Cluster sind oft Teil einer Cloud-Infrastruktur oder Basis einer Applikation und interagieren mit weiteren Systemen außerhalb des Clusters. CERAINITY empfiehlt die Integration einer Container- / Cluster-Überprüfung mit anderen passenden Sicherheitsüberprüfungen.

“Continous Integration” (CI) and Continous Delivery" (CD) sind zwei Kernkomponenten moderner und agiler Softwareentwicklung, welche die Entwicklung, das Testen und die Bereitstellung von Anwendungen automatisieren. CI/CD unterstützt auch darin Softwareupdates und Sicherheitspatches möglichst schnell auszurollen.
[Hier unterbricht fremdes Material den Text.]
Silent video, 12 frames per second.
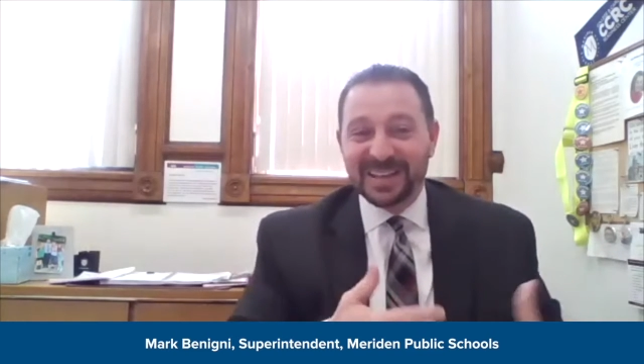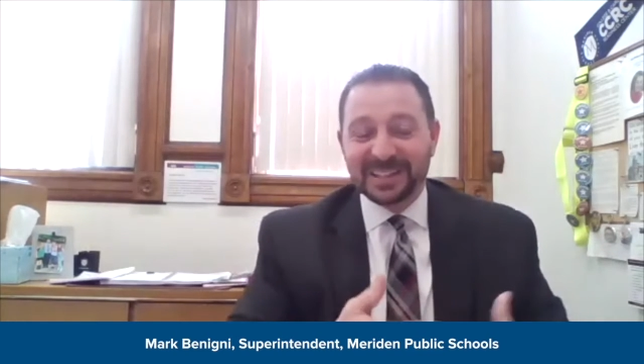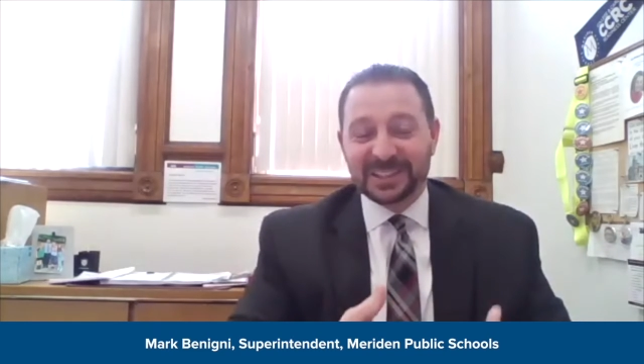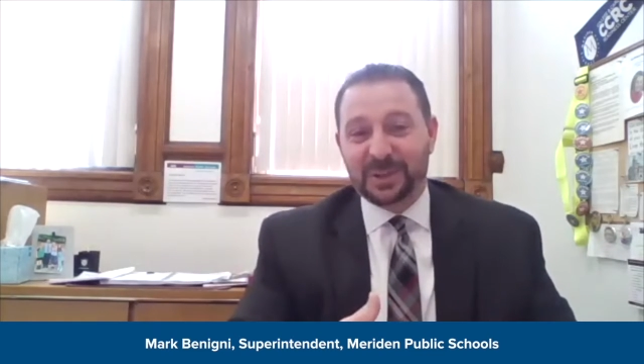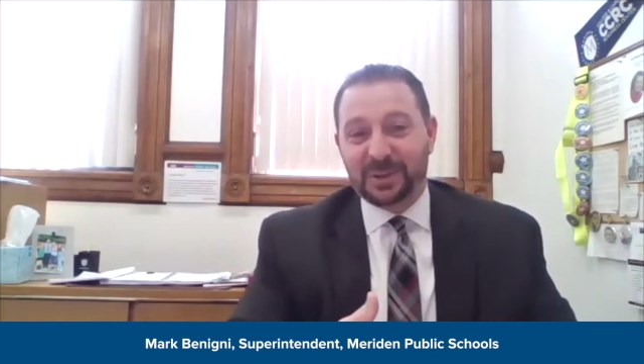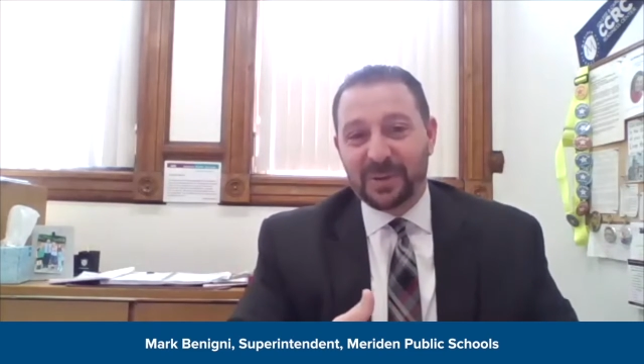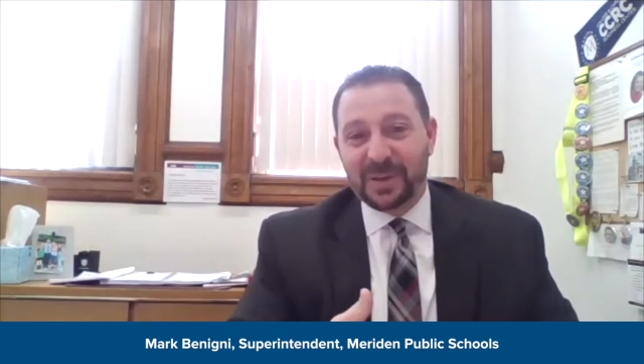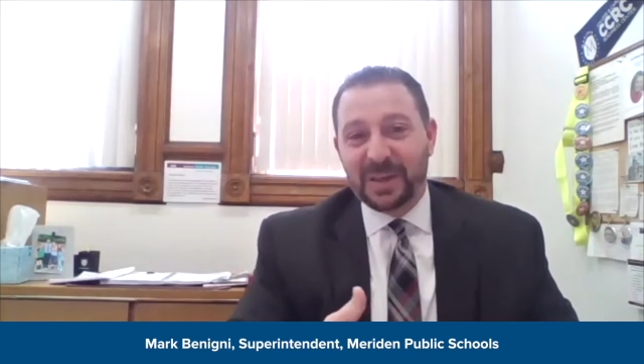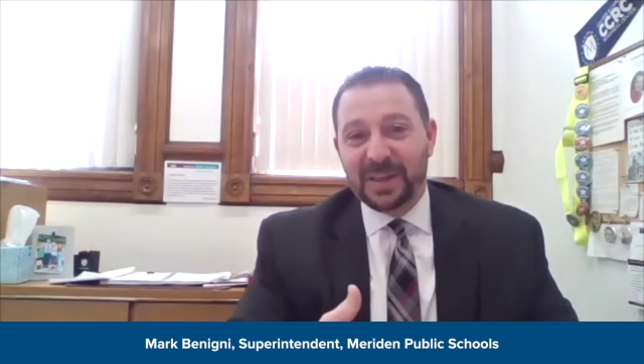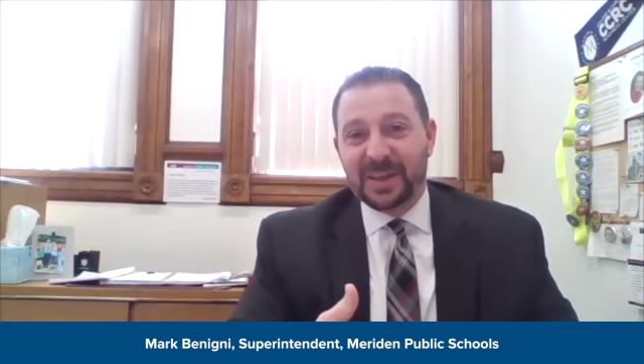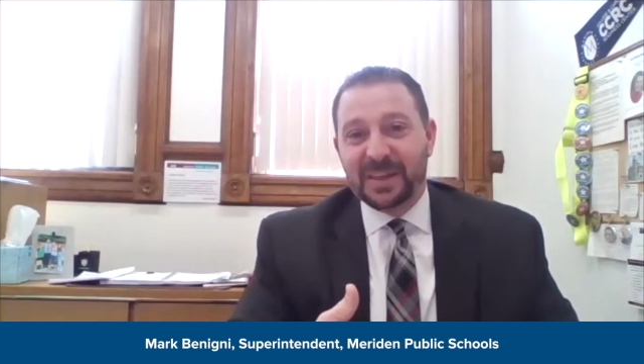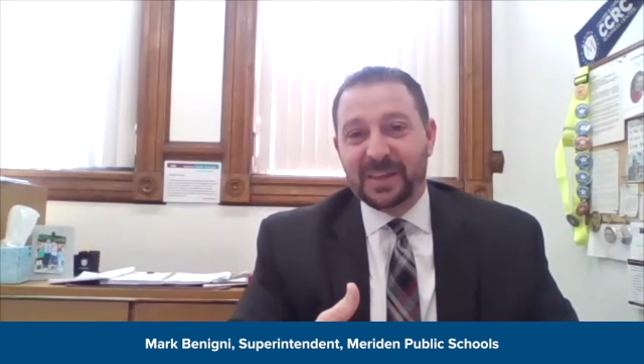so
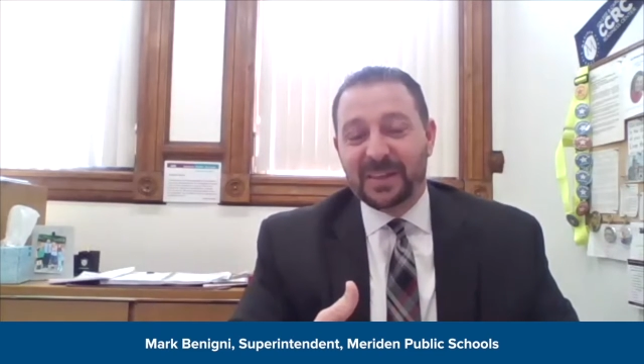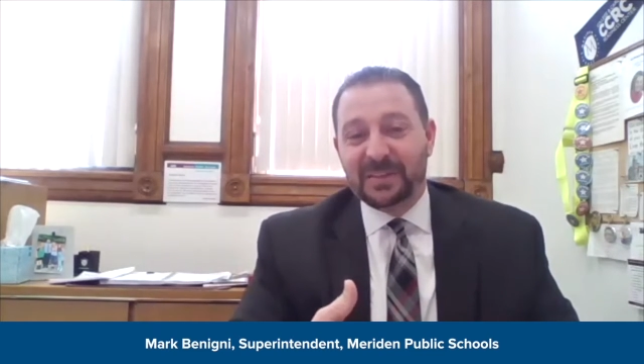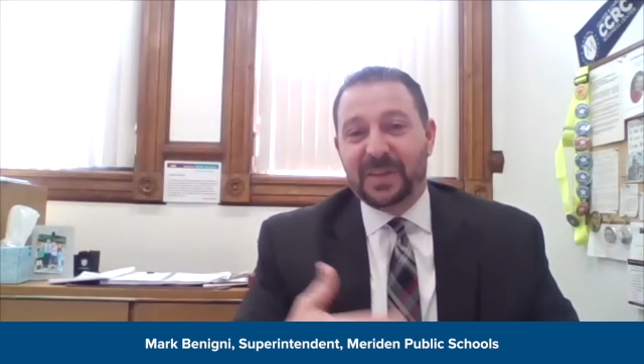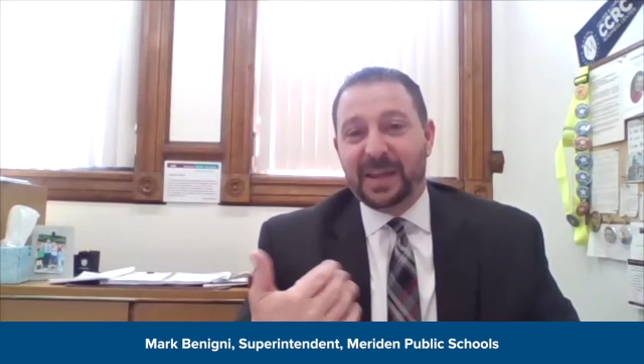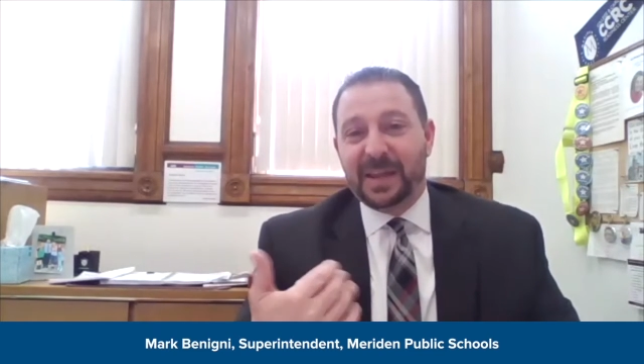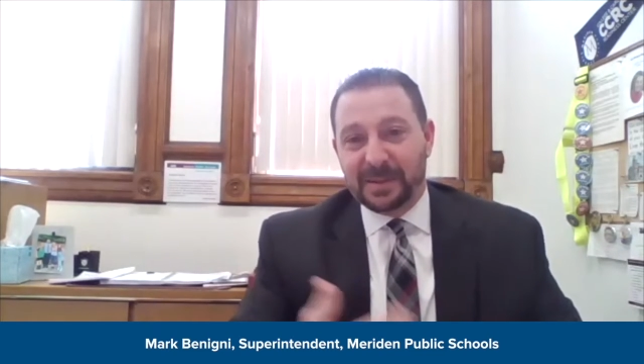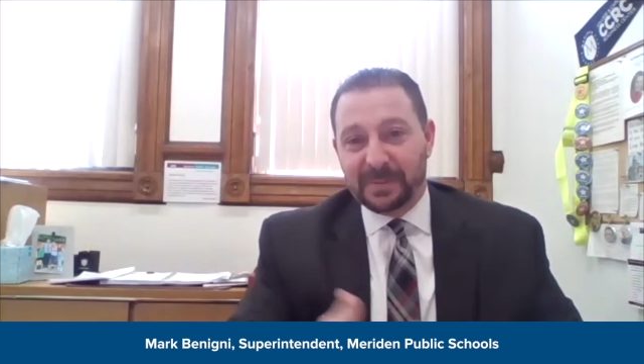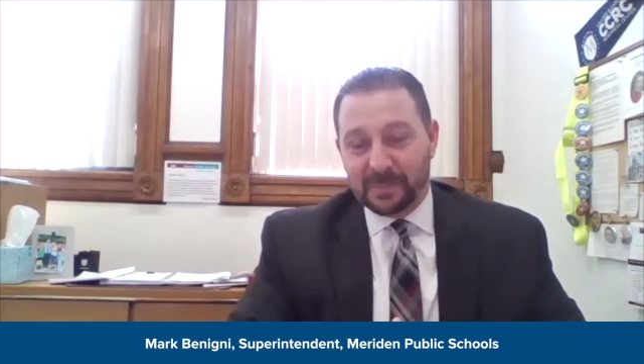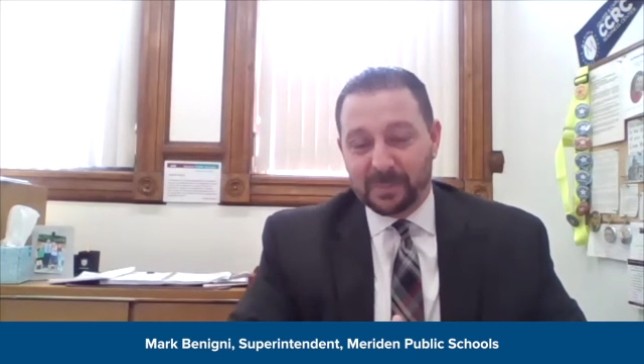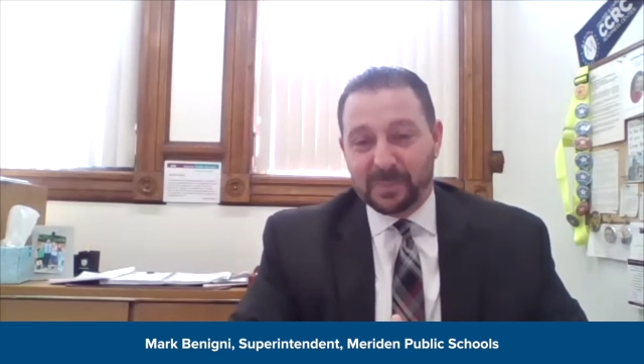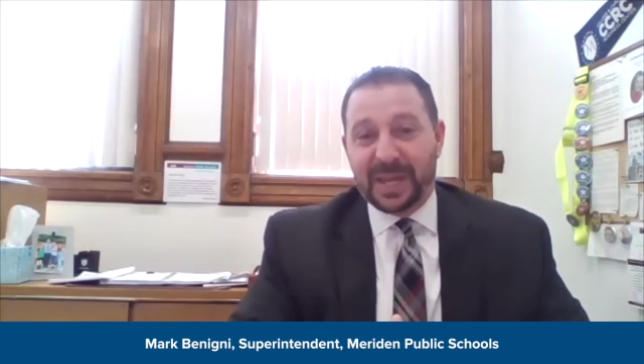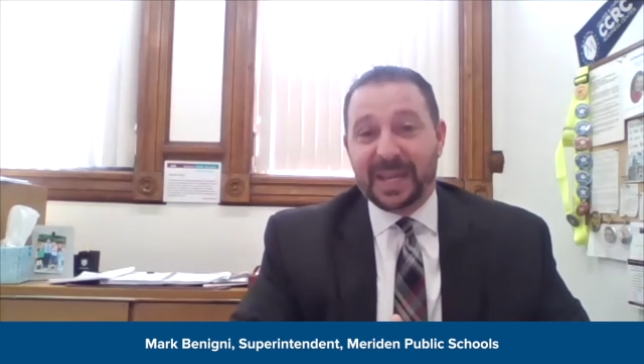they
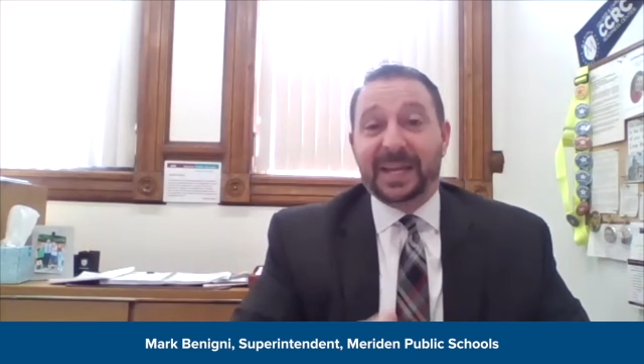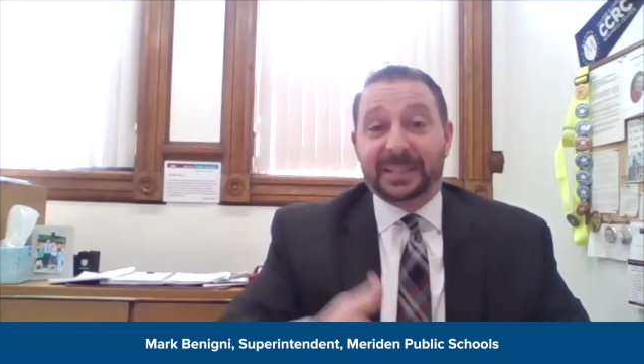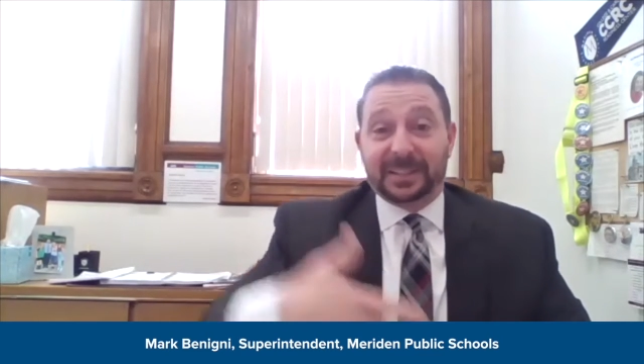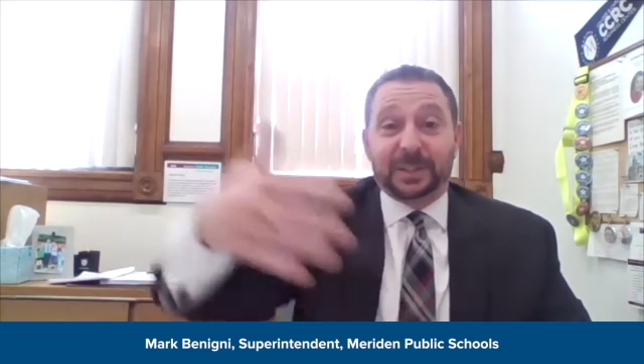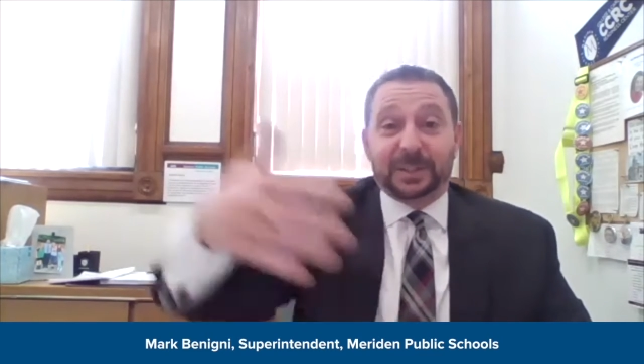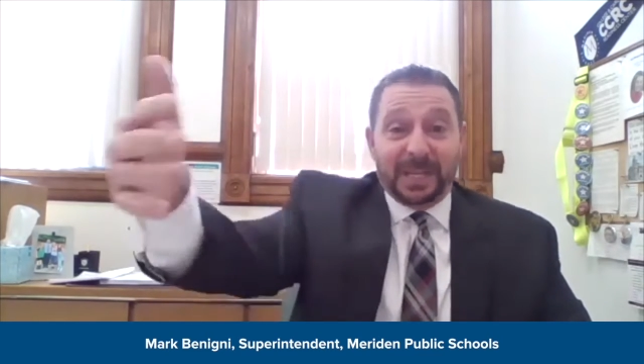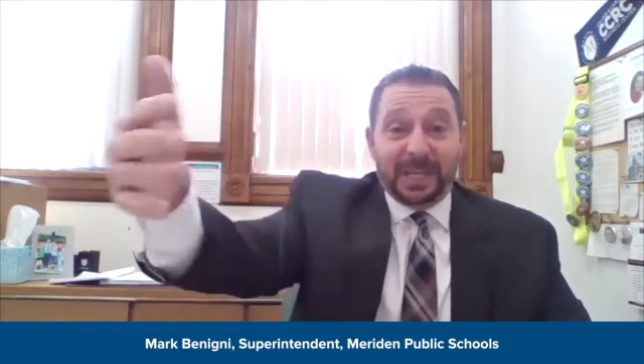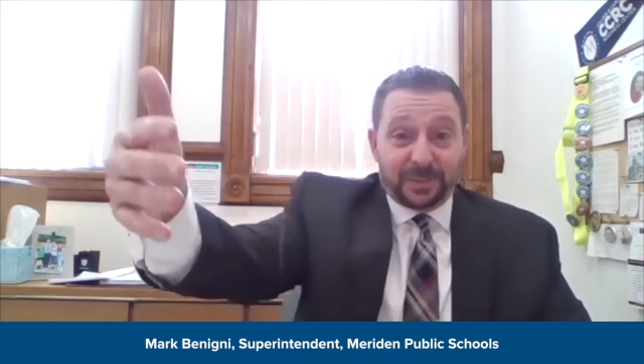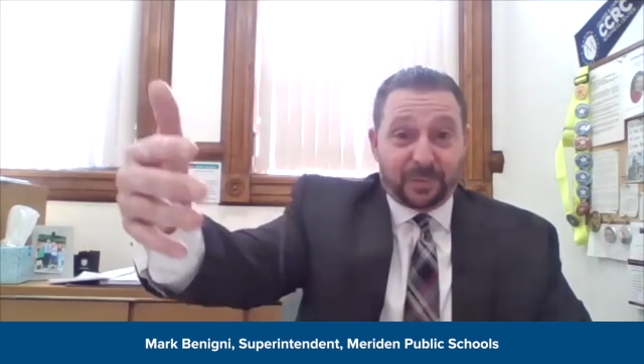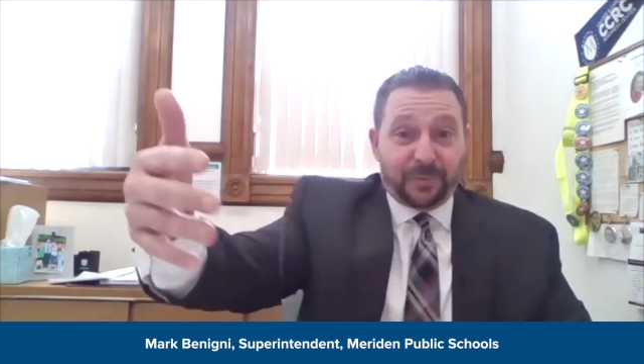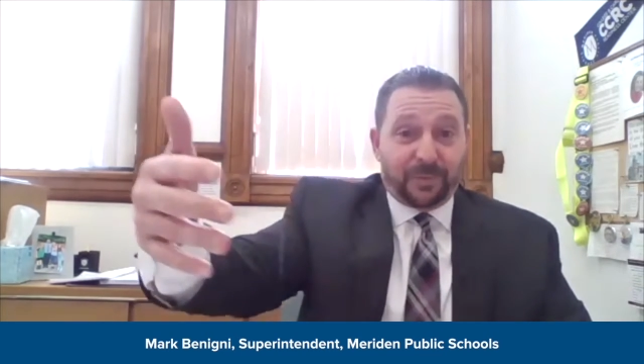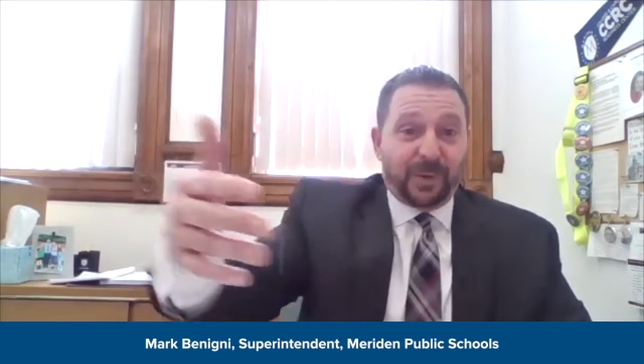they get the space
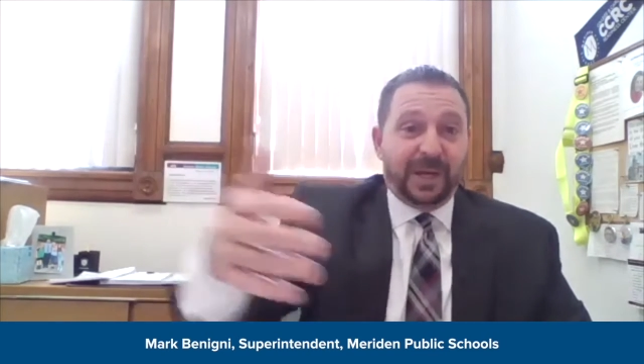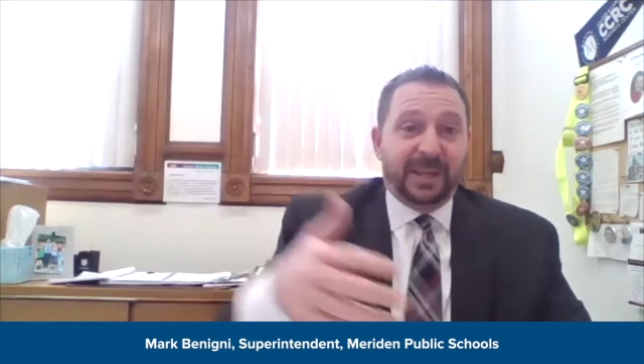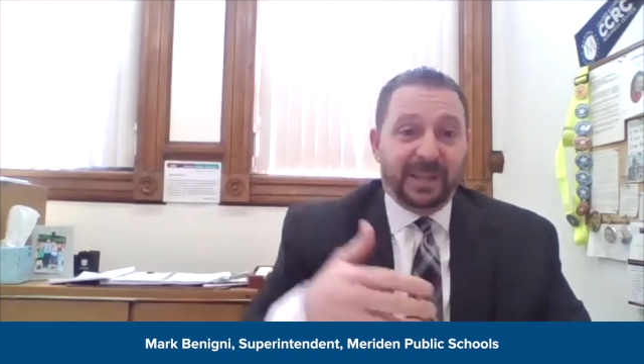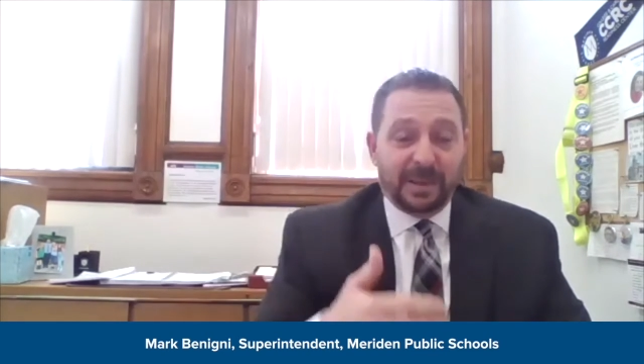for free.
Allerdings brauchen CI/CD-Pipelines für die Automatisierung hohe Berechtigungen und können direkt wichtige Kernkomponenten und Produktivumgebungen beeinflussen. Das macht sie zu einem attraktiven Ziel für Angreifer, welche fehlende Isolierung und Sicherheitsmechanismen ausnutzen können, um ganze Applikationen und Umgebungen zu übernehmen.

Je nach den verwendeten Integrations- und Delivery-Tools sowie den verbundenen Systemen, beinhaltet eine CI/CD Überprüfung:

• Die Evaluation des Rechte- und Freigabekonzepts
• Eine Bewertung der Runner-Isolation
• Eine Analyse der Separierung von Development-, Staging- und Produktionsumgebungen.

Für den Fall, dass eine CI/CD-Pipeline auch Cloud-Ressourcen durch “Infrastructure-as-Code” (IaC) verwaltet, kann die Sicherheitsüberprüfung mit einem Cloud-Assessment verbunden werden.